● **Records shown**
---+---
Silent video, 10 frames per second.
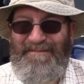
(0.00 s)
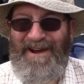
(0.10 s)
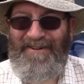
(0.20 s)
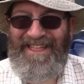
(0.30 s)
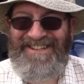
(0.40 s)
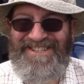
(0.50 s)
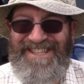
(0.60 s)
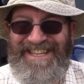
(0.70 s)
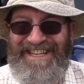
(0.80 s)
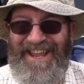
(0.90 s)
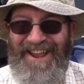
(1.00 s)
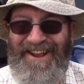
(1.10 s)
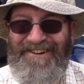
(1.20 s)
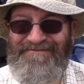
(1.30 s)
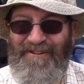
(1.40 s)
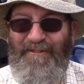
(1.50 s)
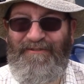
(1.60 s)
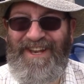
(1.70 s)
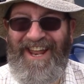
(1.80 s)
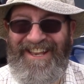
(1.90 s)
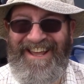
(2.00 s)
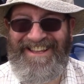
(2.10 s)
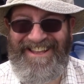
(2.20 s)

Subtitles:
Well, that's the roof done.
---+---
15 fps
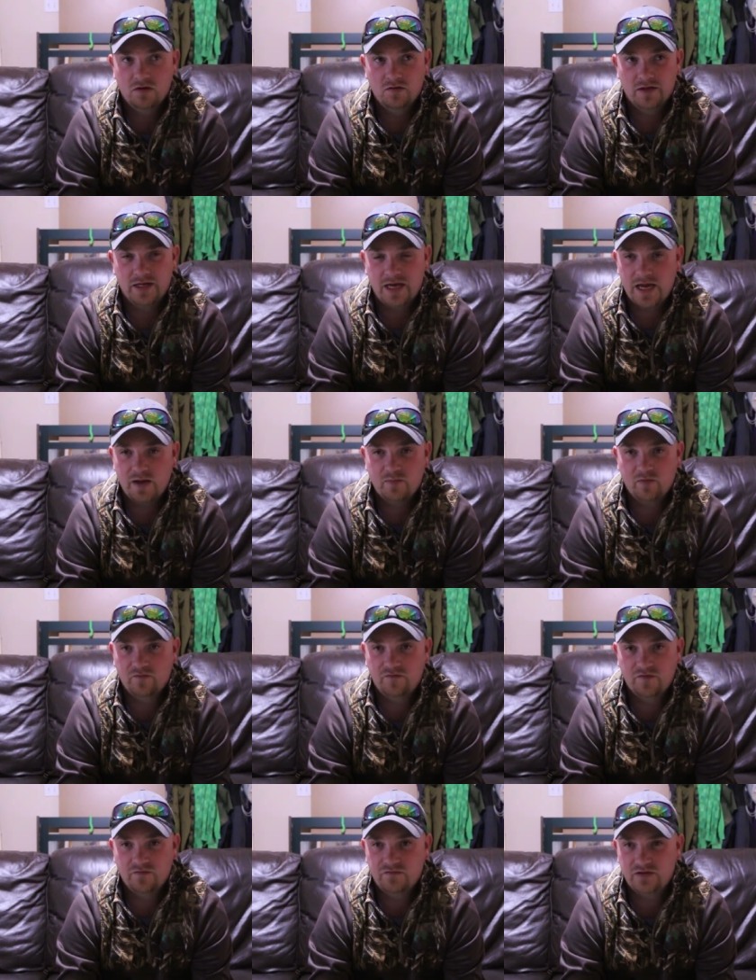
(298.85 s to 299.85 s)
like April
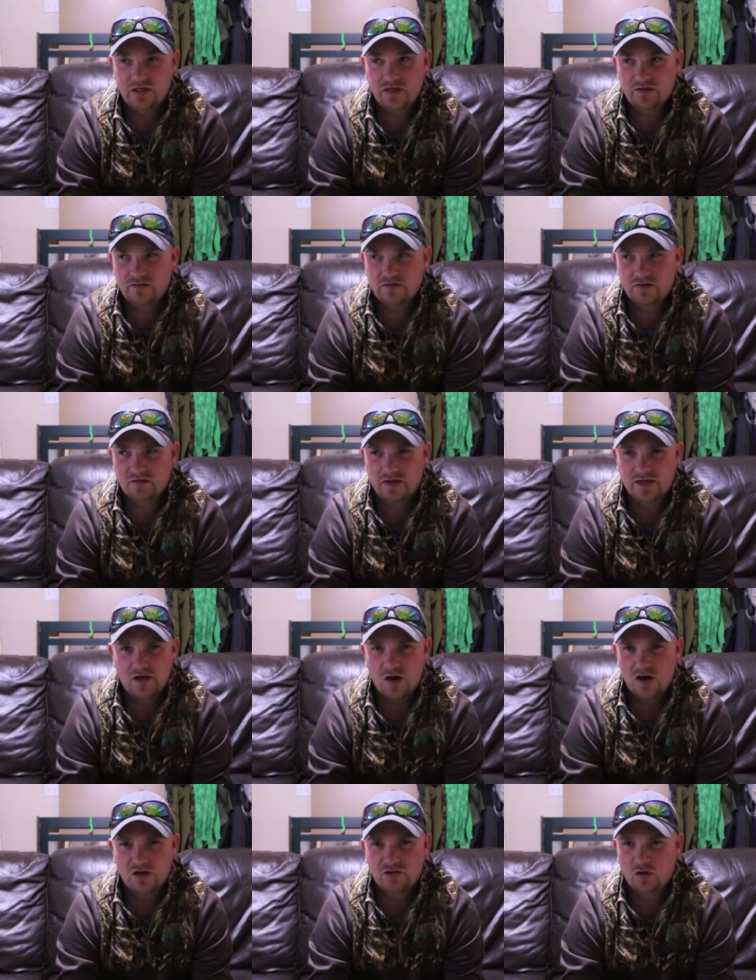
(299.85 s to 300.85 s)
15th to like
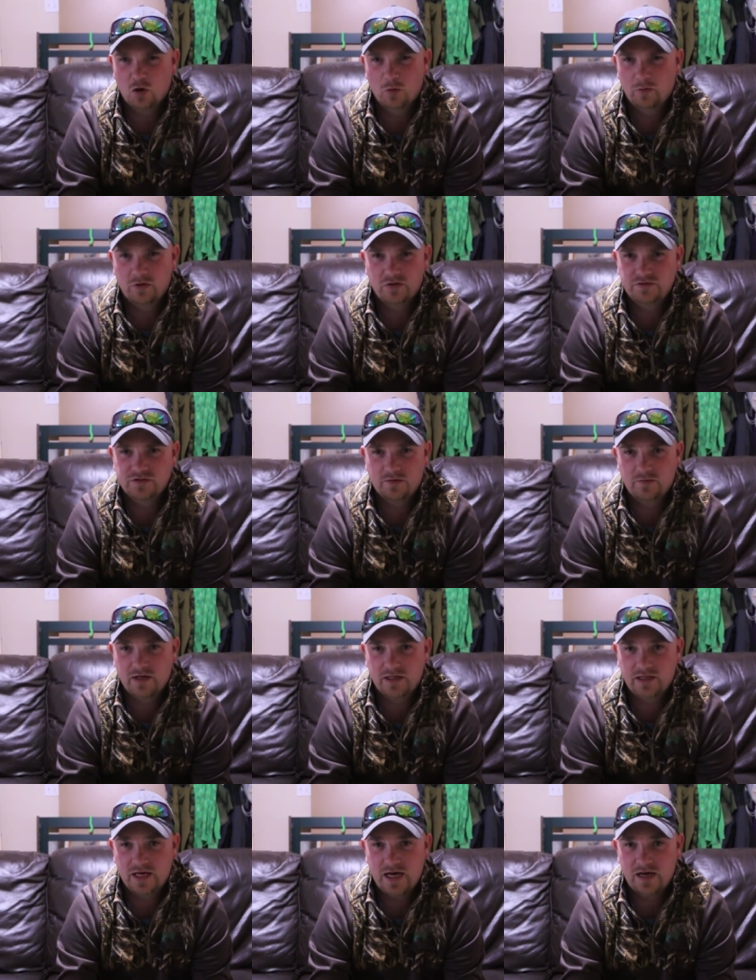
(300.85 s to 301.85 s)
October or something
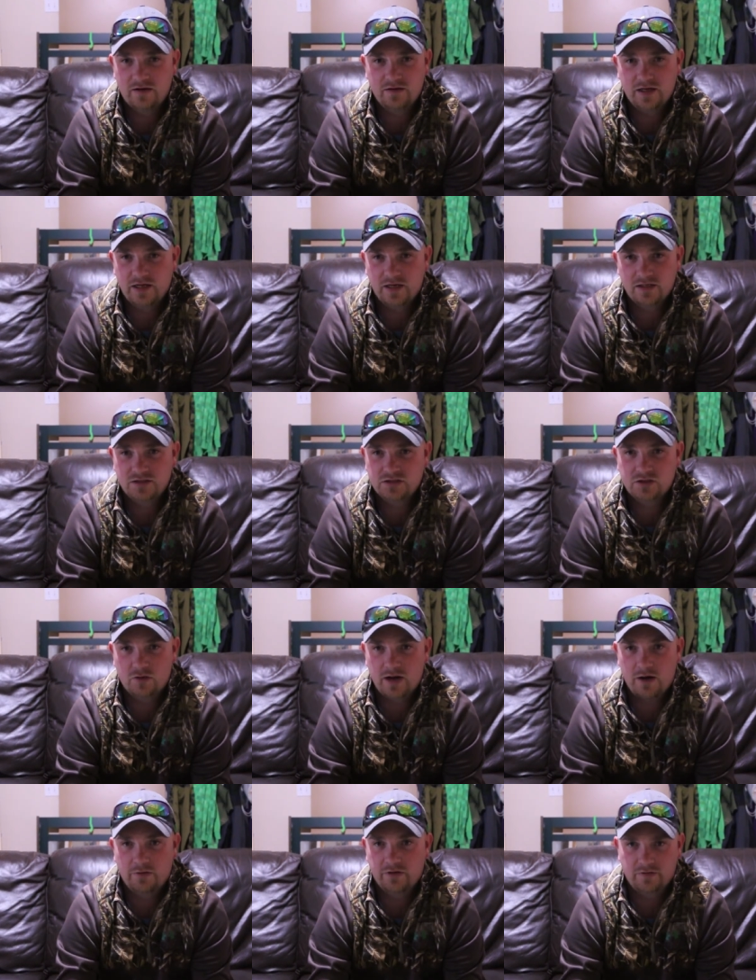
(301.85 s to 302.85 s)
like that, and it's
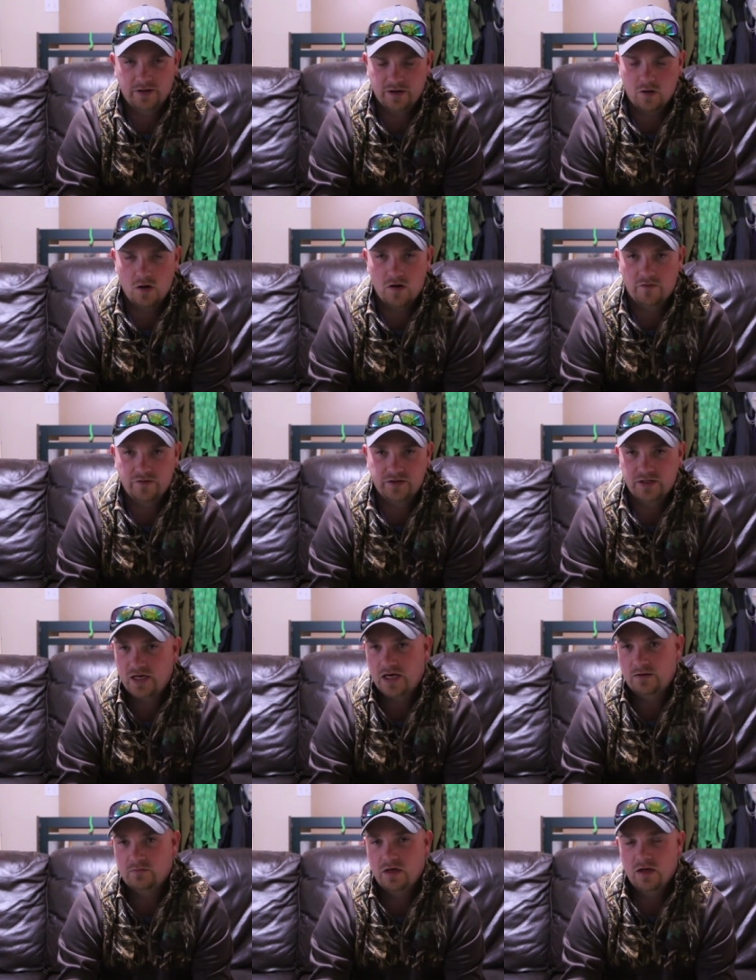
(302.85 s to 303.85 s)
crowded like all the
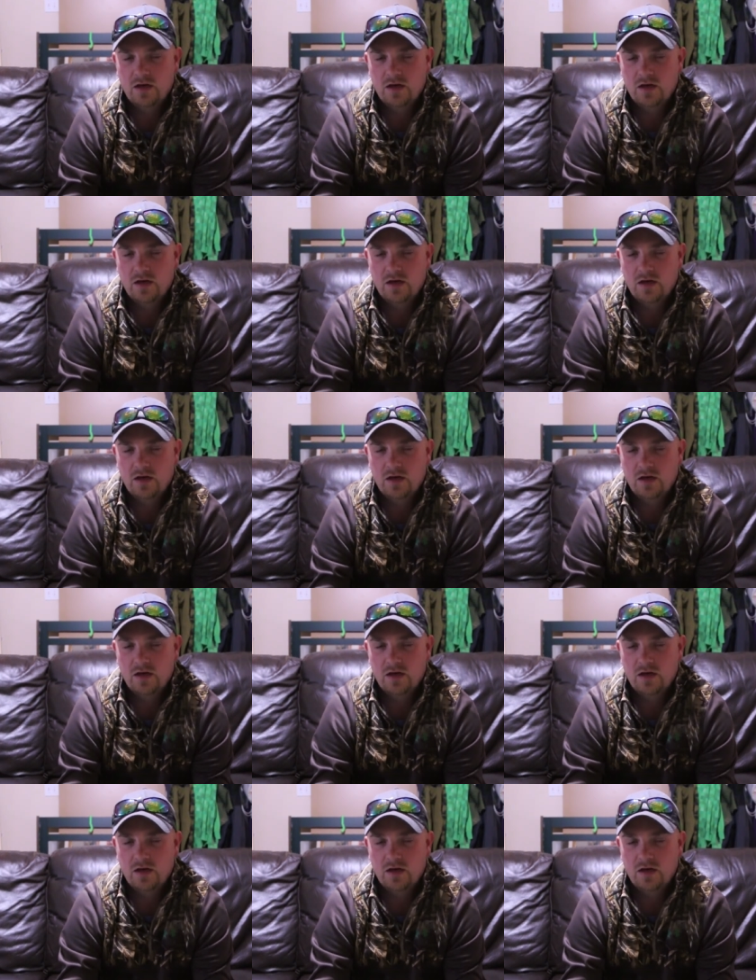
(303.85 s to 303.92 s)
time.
---+---
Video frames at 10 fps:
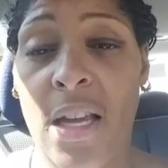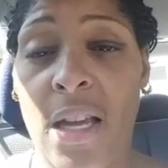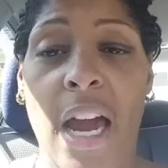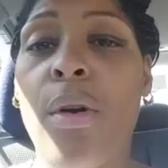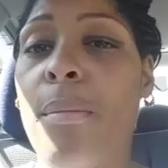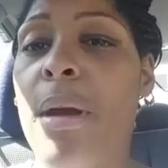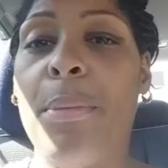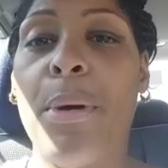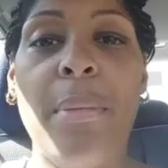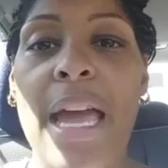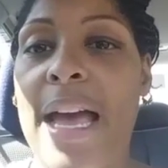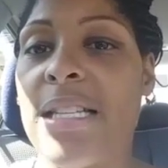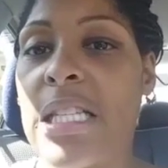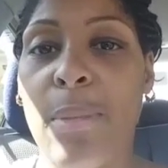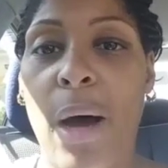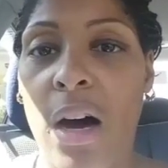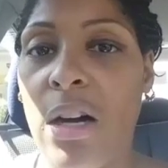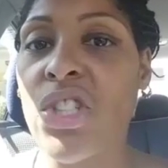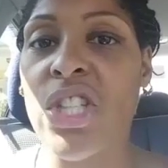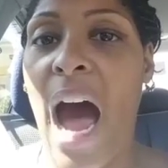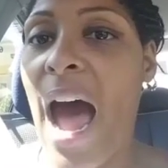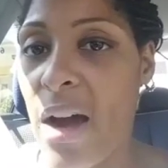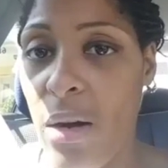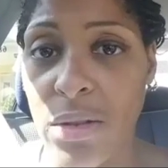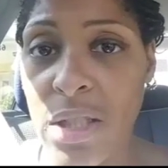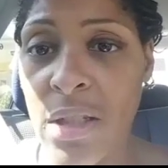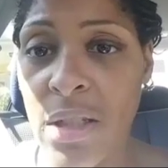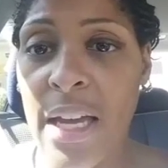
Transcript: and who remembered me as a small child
---+---
● **Exercise brief**
Where does the word "frames" appear in the records? Copy every line that holds it.

● **Written solution**
Silent video, 10 frames per second.
Video frames at 10 fps:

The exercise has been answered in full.